• GOAL OF THE EXERCISE
Every record below must come back exactly as written, with the images dropped.

• EXTRACTED INFORMATION
_ _ _

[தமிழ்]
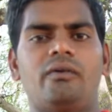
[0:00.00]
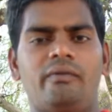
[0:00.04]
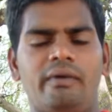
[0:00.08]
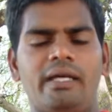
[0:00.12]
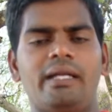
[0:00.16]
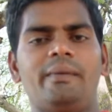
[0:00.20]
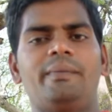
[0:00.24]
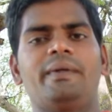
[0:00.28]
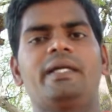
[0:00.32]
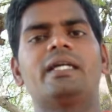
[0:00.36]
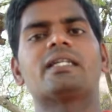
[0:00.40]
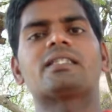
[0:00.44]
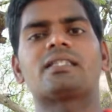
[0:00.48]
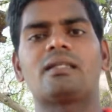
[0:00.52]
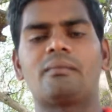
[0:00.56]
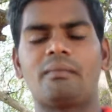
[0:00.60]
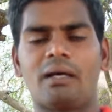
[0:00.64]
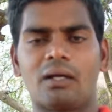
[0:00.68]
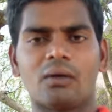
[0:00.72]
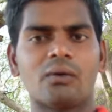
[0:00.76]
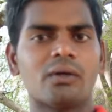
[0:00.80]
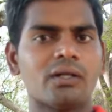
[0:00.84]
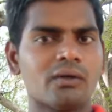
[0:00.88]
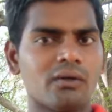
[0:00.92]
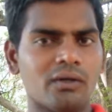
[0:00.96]
வெரிஃபிகேஷன்
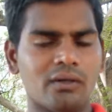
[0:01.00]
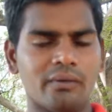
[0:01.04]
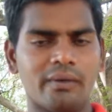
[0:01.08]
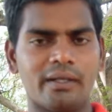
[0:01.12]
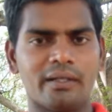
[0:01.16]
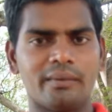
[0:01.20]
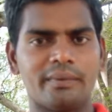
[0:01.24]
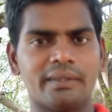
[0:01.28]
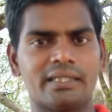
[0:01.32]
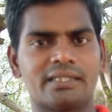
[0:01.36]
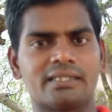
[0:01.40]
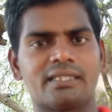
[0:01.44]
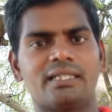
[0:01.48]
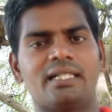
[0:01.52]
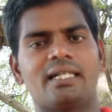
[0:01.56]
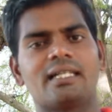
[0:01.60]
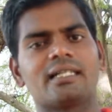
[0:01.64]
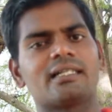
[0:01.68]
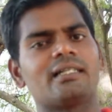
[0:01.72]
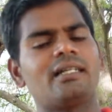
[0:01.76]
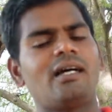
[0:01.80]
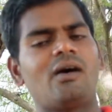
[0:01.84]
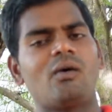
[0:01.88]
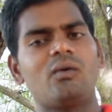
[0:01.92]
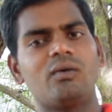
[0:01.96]
மறுபடியும் ஒரு வெரிஃபிகேஷன்
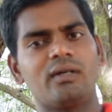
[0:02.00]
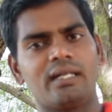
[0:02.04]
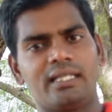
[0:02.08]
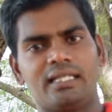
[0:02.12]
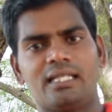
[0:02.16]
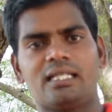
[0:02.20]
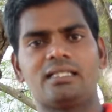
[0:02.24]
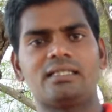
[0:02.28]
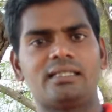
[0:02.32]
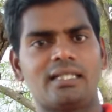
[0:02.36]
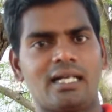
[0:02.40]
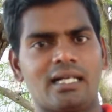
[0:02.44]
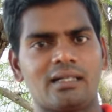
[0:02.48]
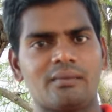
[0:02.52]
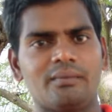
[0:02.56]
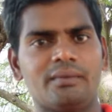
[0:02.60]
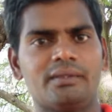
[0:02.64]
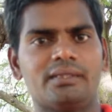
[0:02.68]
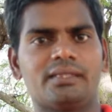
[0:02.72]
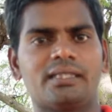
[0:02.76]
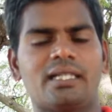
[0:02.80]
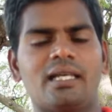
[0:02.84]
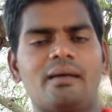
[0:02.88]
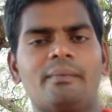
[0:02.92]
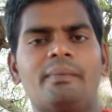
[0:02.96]
நடக்கும் அவங்க ஏதாவது
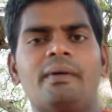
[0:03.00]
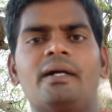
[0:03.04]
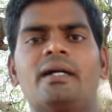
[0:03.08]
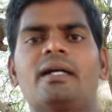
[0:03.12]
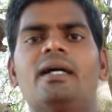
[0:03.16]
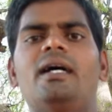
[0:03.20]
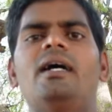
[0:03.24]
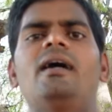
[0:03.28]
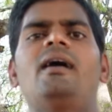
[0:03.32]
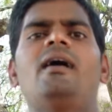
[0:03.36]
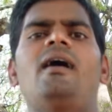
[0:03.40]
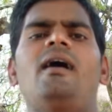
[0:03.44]
டாக்குமெண்ட்ஸ் கேட்பாங்க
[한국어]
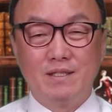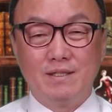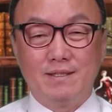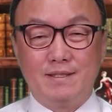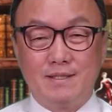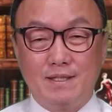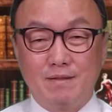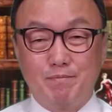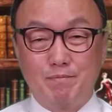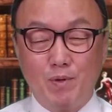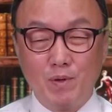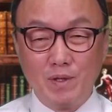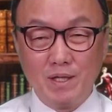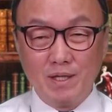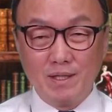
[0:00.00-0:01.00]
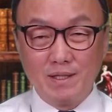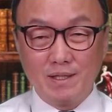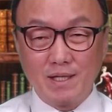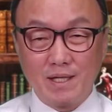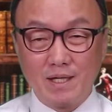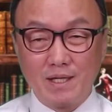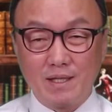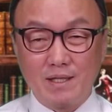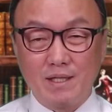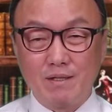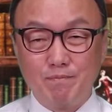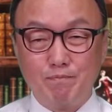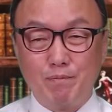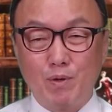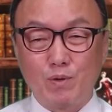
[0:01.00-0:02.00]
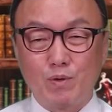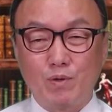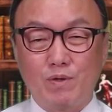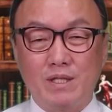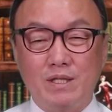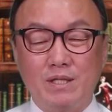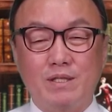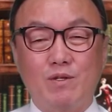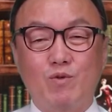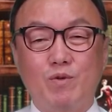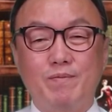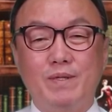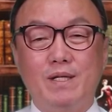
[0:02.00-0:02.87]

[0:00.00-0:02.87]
성폭력을 당했다는 폭로가 터져나온 니다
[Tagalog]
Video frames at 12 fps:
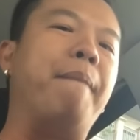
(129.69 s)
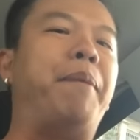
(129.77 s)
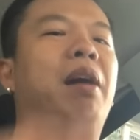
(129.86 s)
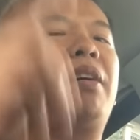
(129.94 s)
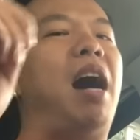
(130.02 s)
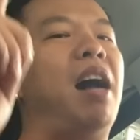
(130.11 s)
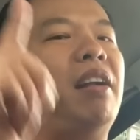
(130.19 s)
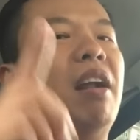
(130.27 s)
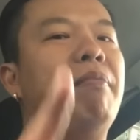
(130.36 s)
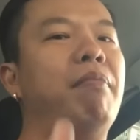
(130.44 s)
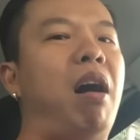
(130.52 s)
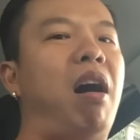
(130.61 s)

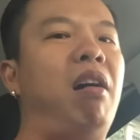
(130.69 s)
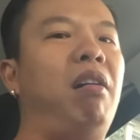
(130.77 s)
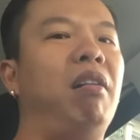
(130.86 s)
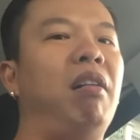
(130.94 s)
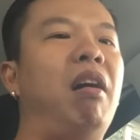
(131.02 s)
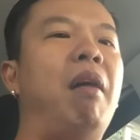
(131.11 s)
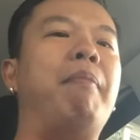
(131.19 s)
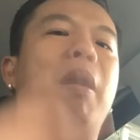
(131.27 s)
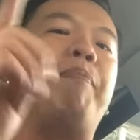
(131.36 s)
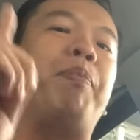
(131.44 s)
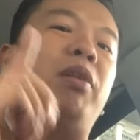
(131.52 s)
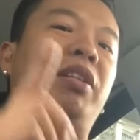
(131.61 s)
Pagkanan ma,
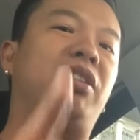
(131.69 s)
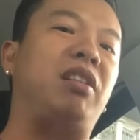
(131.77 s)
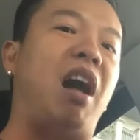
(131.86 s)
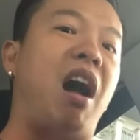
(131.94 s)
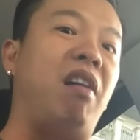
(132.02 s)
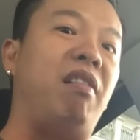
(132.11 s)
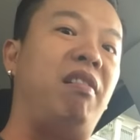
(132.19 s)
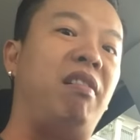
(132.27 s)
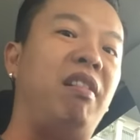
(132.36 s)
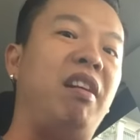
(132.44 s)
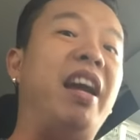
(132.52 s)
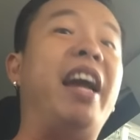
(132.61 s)
may pulisdan.
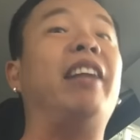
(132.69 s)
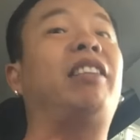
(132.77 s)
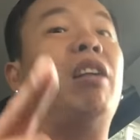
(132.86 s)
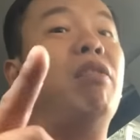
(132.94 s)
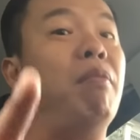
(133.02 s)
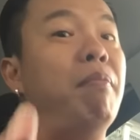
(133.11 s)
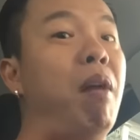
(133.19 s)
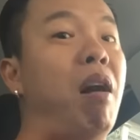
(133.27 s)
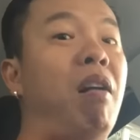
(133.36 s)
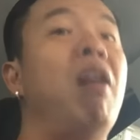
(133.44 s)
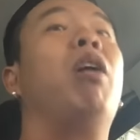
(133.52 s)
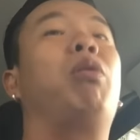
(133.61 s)
Itanong mo
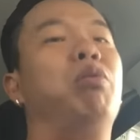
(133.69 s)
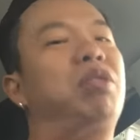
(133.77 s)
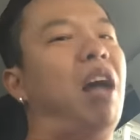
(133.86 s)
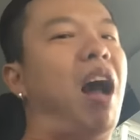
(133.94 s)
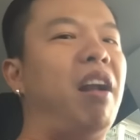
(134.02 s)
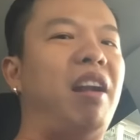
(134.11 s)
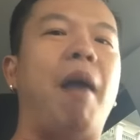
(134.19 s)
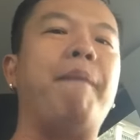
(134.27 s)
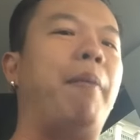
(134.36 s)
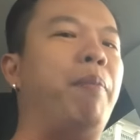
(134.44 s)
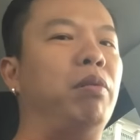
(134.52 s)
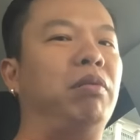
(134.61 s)
kung saan ang
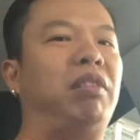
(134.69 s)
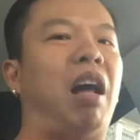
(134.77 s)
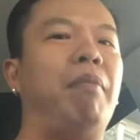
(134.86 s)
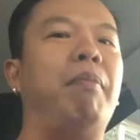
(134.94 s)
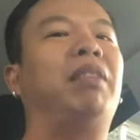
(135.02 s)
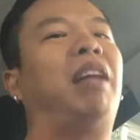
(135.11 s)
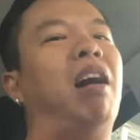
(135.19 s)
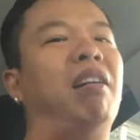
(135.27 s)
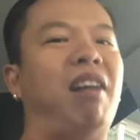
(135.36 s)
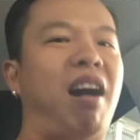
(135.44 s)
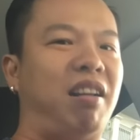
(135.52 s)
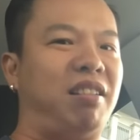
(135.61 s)
papuntang
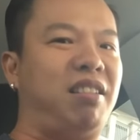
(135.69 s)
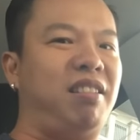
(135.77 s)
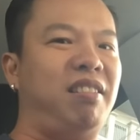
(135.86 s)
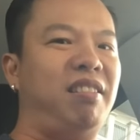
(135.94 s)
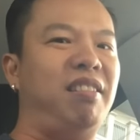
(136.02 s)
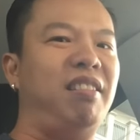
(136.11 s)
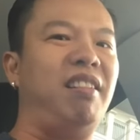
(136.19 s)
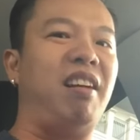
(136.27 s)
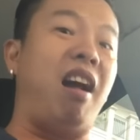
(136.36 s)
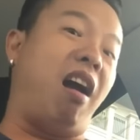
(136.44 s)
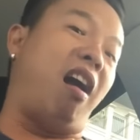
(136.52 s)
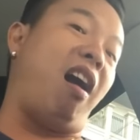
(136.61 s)
Batangas.
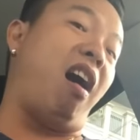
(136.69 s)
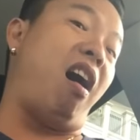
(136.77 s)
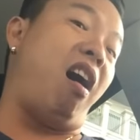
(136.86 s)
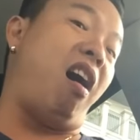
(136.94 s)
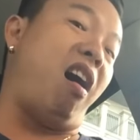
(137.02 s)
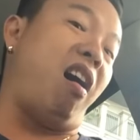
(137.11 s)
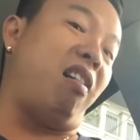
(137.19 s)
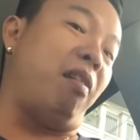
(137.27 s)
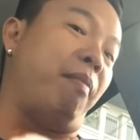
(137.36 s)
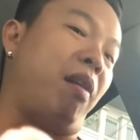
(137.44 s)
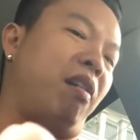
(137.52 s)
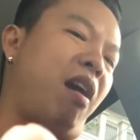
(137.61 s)
Ah, ah,
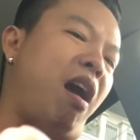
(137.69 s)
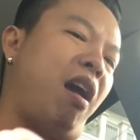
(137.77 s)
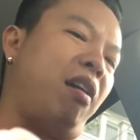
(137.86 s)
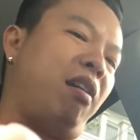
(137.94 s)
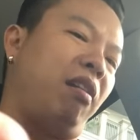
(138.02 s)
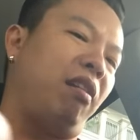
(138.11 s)
naman ay.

_ _ _

• SOLVED EXERCISE
[தமிழ்]
[0:00.00]
[0:00.04]
[0:00.08]
[0:00.12]
[0:00.16]
[0:00.20]
[0:00.24]
[0:00.28]
[0:00.32]
[0:00.36]
[0:00.40]
[0:00.44]
[0:00.48]
[0:00.52]
[0:00.56]
[0:00.60]
[0:00.64]
[0:00.68]
[0:00.72]
[0:00.76]
[0:00.80]
[0:00.84]
[0:00.88]
[0:00.92]
[0:00.96]
வெரிஃபிகேஷன்
[0:01.00]
[0:01.04]
[0:01.08]
[0:01.12]
[0:01.16]
[0:01.20]
[0:01.24]
[0:01.28]
[0:01.32]
[0:01.36]
[0:01.40]
[0:01.44]
[0:01.48]
[0:01.52]
[0:01.56]
[0:01.60]
[0:01.64]
[0:01.68]
[0:01.72]
[0:01.76]
[0:01.80]
[0:01.84]
[0:01.88]
[0:01.92]
[0:01.96]
மறுபடியும் ஒரு வெரிஃபிகேஷன்
[0:02.00]
[0:02.04]
[0:02.08]
[0:02.12]
[0:02.16]
[0:02.20]
[0:02.24]
[0:02.28]
[0:02.32]
[0:02.36]
[0:02.40]
[0:02.44]
[0:02.48]
[0:02.52]
[0:02.56]
[0:02.60]
[0:02.64]
[0:02.68]
[0:02.72]
[0:02.76]
[0:02.80]
[0:02.84]
[0:02.88]
[0:02.92]
[0:02.96]
நடக்கும் அவங்க ஏதாவது
[0:03.00]
[0:03.04]
[0:03.08]
[0:03.12]
[0:03.16]
[0:03.20]
[0:03.24]
[0:03.28]
[0:03.32]
[0:03.36]
[0:03.40]
[0:03.44]
டாக்குமெண்ட்ஸ் கேட்பாங்க
[한국어]
[0:00.00-0:01.00]
[0:01.00-0:02.00]
[0:02.00-0:02.87]

[0:00.00-0:02.87]
성폭력을 당했다는 폭로가 터져나온 니다
[Tagalog]
Video frames at 12 fps:
(129.69 s)
(129.77 s)
(129.86 s)
(129.94 s)
(130.02 s)
(130.11 s)
(130.19 s)
(130.27 s)
(130.36 s)
(130.44 s)
(130.52 s)
(130.61 s)

(130.69 s)
(130.77 s)
(130.86 s)
(130.94 s)
(131.02 s)
(131.11 s)
(131.19 s)
(131.27 s)
(131.36 s)
(131.44 s)
(131.52 s)
(131.61 s)
Pagkanan ma,
(131.69 s)
(131.77 s)
(131.86 s)
(131.94 s)
(132.02 s)
(132.11 s)
(132.19 s)
(132.27 s)
(132.36 s)
(132.44 s)
(132.52 s)
(132.61 s)
may pulisdan.
(132.69 s)
(132.77 s)
(132.86 s)
(132.94 s)
(133.02 s)
(133.11 s)
(133.19 s)
(133.27 s)
(133.36 s)
(133.44 s)
(133.52 s)
(133.61 s)
Itanong mo
(133.69 s)
(133.77 s)
(133.86 s)
(133.94 s)
(134.02 s)
(134.11 s)
(134.19 s)
(134.27 s)
(134.36 s)
(134.44 s)
(134.52 s)
(134.61 s)
kung saan ang
(134.69 s)
(134.77 s)
(134.86 s)
(134.94 s)
(135.02 s)
(135.11 s)
(135.19 s)
(135.27 s)
(135.36 s)
(135.44 s)
(135.52 s)
(135.61 s)
papuntang
(135.69 s)
(135.77 s)
(135.86 s)
(135.94 s)
(136.02 s)
(136.11 s)
(136.19 s)
(136.27 s)
(136.36 s)
(136.44 s)
(136.52 s)
(136.61 s)
Batangas.
(136.69 s)
(136.77 s)
(136.86 s)
(136.94 s)
(137.02 s)
(137.11 s)
(137.19 s)
(137.27 s)
(137.36 s)
(137.44 s)
(137.52 s)
(137.61 s)
Ah, ah,
(137.69 s)
(137.77 s)
(137.86 s)
(137.94 s)
(138.02 s)
(138.11 s)
naman ay.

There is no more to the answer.